Published in PC Hardware

AMD sees profit slump

by on29 April 2020


Supply chains and China to blame

AMD posted its Q1 2020 financial results, and quarter to quarter revenue is down by 16 percent. Its quarterly operating income also took a dive, as revenue slowed and R&D costs went up.

To be fair, it was better than last year, its $1.79 billion year-to-year revenue is up 40 percent compared to this time in 2020. This jump is due to its computing and graphics segments, including its Ryzen processors and Radeon graphics cards — both of which have gotten major updates recently.

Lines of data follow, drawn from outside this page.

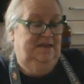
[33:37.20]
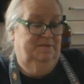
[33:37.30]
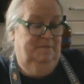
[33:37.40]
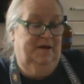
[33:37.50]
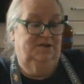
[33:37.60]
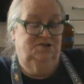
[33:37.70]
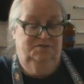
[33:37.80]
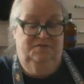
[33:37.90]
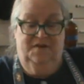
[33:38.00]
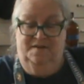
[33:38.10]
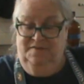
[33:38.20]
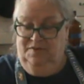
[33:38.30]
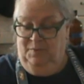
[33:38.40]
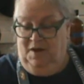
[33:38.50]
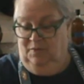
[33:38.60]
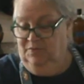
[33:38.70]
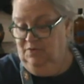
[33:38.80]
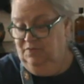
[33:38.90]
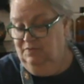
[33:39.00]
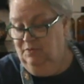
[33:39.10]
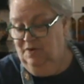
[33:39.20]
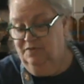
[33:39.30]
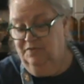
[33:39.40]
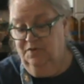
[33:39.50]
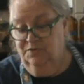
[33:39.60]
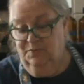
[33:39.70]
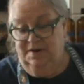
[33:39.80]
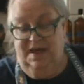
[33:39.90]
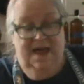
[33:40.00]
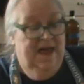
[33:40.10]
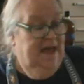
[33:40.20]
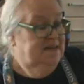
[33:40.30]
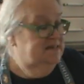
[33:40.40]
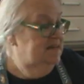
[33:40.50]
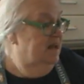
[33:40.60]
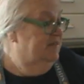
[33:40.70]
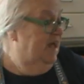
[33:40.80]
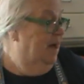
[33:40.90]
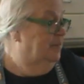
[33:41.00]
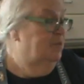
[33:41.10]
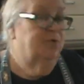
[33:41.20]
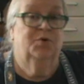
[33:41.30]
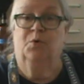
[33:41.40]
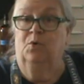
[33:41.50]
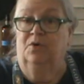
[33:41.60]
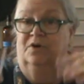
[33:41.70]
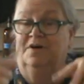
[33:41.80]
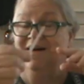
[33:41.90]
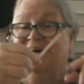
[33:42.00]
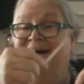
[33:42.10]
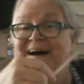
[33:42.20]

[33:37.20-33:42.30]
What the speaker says: to about a 2.5 as well. So where the first one did have the apple core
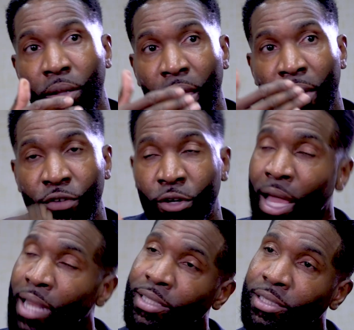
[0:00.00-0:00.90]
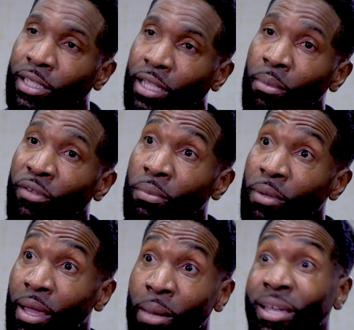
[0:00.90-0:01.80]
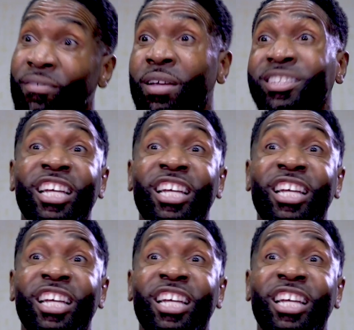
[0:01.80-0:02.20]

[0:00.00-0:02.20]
If you're not necessarily coming from by, I'm giving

AMD CEO Lisa Su cited reduced supply chains and a downturn of retail in China during the first quarter contributed to lower numbers. AMD says it expects weak consumer demand in the second half of 2020, though it still expects its yearly revenue to grow by 25 percent.

Even as it works to find balance in 2020, AMD has a promising outlook for the rest of 2020, as it has been having a good year. It beat Intel to the punch by being the first to make 7nm processors, which include its Ryzen U and H 4000-series processors based on Zen 2 architecture. Its Radeon RX 5000-series graphics cards currently undercut Nvidia’s RTX 20-series graphics cards in cost, with negligible differences in terms of performance.

The PCIe 4.0 support, AMD is providing makes them a little more future-proof on a technical level than Nvidia’s current GPU lineup. A Lisa Su says that its next-generation processors and graphics cards are still on-track for later in 2020.

Su reiterated guidance suggesting the company is on track to grab 10 percent of server CPU share this year, saying “we expect about 20 million units a year in terms of single socket and dual socket servers. That’s about 5 million units a quarter” and adding on an earnings call that “Q2 is actually our strongest backlog quarter that we’ve seen”.

With the company having secure big wins with both Microsoft and Sony for major console launches at the close of 2020 “the signals continued to be positive in those areas”. Acer, ASUS, Dell, HP, Lenovo and other OEMs meanwhile are expected to launch more than 135 new Ryzen-powered consumer and commercial notebooks over the coming quarters.